A device called "heart in a box" can now reanimate hearts taken from people who have died to be transplanted in heart surgeries. It was already successfully used in 15 cases by surgeons in the U.K. and Australia while awaiting regulatory approval in the U.S., MIT Technology Review reported Tuesday.
The device was developed by an Andover, Massachusetts-based company called Transmedics, and is being increasingly seen as a milestone in the medical field, which has so far relied on donations from brain-dead patients for successful heart transplants. Hearts extracted from dead patients are normally considered too damaged to be of use, according to The Verge. With the device and the reanimation of non-beating hearts, heart transplant operations could increase up to 25 percent, potentially saving more lives, The Telegraph noted.
The "heart in a box" is a wheeled contraption equipped with a tubing system, an oxygen supply and a sterile chamber - all attached to the heart to keep it pumping and fed with blood, nutrients and electrolytes. The technology is also a marked improvement on the current system of storing and transporting donated organs.

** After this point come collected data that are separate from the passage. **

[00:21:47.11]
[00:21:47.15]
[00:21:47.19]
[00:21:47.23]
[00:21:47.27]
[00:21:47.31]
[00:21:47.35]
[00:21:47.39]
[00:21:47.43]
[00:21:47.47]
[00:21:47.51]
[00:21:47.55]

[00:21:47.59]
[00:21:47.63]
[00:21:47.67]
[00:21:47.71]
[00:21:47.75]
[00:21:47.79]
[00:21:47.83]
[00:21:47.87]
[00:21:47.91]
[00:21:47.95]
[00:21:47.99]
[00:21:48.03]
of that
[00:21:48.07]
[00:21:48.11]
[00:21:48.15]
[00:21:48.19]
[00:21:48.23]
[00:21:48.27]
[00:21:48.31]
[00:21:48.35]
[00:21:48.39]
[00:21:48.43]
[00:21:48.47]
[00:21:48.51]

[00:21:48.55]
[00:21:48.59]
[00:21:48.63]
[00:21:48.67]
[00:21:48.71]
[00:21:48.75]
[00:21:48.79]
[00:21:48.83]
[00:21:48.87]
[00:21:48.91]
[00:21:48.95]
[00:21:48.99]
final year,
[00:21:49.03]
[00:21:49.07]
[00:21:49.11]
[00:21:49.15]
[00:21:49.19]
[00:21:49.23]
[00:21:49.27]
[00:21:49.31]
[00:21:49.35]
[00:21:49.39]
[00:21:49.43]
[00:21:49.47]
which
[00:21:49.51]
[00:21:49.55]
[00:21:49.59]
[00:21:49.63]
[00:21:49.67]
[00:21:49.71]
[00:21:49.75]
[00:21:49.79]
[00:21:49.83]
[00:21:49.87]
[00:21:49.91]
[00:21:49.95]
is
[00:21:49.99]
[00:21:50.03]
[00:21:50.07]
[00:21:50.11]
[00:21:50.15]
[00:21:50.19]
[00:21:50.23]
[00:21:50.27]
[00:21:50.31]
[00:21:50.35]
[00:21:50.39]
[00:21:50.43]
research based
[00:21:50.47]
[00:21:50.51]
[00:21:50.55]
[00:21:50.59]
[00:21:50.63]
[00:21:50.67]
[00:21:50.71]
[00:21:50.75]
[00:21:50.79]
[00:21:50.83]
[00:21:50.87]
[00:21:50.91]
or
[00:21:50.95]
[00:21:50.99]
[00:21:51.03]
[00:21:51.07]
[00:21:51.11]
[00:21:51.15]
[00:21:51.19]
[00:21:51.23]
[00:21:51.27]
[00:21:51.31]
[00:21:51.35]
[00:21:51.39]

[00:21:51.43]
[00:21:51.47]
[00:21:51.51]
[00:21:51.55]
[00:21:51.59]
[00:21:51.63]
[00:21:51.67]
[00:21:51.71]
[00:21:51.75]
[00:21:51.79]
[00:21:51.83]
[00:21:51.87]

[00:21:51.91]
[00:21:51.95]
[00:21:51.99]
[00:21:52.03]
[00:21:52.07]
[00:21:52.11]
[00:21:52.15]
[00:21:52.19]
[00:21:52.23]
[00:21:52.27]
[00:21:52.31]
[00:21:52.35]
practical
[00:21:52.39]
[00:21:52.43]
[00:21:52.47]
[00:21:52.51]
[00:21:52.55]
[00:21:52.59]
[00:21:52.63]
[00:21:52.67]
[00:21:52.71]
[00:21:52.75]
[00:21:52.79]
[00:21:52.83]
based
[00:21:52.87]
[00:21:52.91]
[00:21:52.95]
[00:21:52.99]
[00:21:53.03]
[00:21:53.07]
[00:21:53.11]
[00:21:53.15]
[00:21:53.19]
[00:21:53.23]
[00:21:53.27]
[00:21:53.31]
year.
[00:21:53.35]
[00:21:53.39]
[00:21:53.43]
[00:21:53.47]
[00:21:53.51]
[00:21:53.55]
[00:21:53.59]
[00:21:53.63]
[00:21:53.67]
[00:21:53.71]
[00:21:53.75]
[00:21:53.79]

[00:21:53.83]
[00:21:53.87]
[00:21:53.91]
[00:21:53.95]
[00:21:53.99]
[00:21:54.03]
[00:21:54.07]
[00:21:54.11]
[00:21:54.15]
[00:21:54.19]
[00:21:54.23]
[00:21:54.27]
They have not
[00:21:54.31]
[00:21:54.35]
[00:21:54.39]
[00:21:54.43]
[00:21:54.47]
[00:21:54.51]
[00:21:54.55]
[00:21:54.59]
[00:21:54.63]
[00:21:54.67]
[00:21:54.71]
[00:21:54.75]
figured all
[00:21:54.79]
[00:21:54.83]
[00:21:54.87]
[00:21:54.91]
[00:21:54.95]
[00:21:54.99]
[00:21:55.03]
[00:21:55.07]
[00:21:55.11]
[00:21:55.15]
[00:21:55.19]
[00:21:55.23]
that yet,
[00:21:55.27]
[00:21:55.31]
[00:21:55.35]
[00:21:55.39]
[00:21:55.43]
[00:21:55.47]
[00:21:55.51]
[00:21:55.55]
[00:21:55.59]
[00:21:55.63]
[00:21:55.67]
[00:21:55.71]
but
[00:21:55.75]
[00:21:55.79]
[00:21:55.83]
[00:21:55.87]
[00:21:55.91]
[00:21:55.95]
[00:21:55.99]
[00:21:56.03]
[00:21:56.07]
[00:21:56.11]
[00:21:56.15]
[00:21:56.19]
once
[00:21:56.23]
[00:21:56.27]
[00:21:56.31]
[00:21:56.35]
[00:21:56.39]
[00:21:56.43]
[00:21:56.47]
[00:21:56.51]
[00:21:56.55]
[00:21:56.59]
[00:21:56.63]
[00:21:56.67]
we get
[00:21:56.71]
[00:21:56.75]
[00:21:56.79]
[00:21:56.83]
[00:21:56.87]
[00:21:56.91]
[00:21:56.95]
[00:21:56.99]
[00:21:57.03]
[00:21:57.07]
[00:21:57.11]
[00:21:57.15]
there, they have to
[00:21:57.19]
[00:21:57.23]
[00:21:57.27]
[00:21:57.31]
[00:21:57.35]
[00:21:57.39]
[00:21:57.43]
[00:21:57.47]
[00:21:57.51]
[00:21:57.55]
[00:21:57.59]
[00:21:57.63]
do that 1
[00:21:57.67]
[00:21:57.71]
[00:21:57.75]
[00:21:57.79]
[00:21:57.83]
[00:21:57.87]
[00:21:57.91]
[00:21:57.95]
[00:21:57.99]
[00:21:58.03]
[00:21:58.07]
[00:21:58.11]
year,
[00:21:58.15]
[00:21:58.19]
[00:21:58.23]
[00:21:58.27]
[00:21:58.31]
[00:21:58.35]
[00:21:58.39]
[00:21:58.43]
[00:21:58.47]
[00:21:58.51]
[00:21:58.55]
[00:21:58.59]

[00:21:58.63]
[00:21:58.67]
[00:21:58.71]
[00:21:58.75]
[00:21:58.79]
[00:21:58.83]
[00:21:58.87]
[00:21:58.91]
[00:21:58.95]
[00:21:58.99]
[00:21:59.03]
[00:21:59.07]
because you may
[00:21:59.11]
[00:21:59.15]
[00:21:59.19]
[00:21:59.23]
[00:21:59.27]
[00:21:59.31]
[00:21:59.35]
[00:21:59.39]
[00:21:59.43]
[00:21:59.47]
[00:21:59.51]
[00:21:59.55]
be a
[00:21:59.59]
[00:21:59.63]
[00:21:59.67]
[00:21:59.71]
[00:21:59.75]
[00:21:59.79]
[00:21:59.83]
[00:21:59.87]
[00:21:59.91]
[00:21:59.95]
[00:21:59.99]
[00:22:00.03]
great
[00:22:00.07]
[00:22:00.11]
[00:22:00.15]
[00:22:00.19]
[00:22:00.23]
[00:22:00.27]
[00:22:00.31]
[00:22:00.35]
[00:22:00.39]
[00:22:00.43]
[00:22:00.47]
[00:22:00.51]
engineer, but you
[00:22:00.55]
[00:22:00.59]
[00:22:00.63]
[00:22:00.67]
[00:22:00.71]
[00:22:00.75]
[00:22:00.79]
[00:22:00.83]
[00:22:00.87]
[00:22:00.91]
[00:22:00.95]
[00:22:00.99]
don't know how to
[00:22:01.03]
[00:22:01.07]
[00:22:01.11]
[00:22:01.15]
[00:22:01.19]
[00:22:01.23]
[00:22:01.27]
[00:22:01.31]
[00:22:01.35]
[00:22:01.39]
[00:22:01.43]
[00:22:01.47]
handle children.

Normally, organs are placed in plastic coolers and rushed to hospitals, as they deteriorate quickly in a race against time. The current system can even damage the organ being transported, which is why eight out of 10 hearts never reach patients on time, according to Al Jazeera.
"A human organ has never been kept alive outside of a human body until this machine became a clinical reality. It makes intuitive sense to a layperson to say, 'Instead of having my heart on ice, I want it to be warm. I want it to be beating," said Dr. Abbas Ardehali, of UCLA's heart and lung transplant program, in the report.
Currently, the only fault critics seem to find fault is the "heart in a box" price tag, which is $250,000. This is a hefty amount that could prevent the technology from being widely deployed today.
Transmedics plans to use this technology to help in the preservation of other vital organs as well.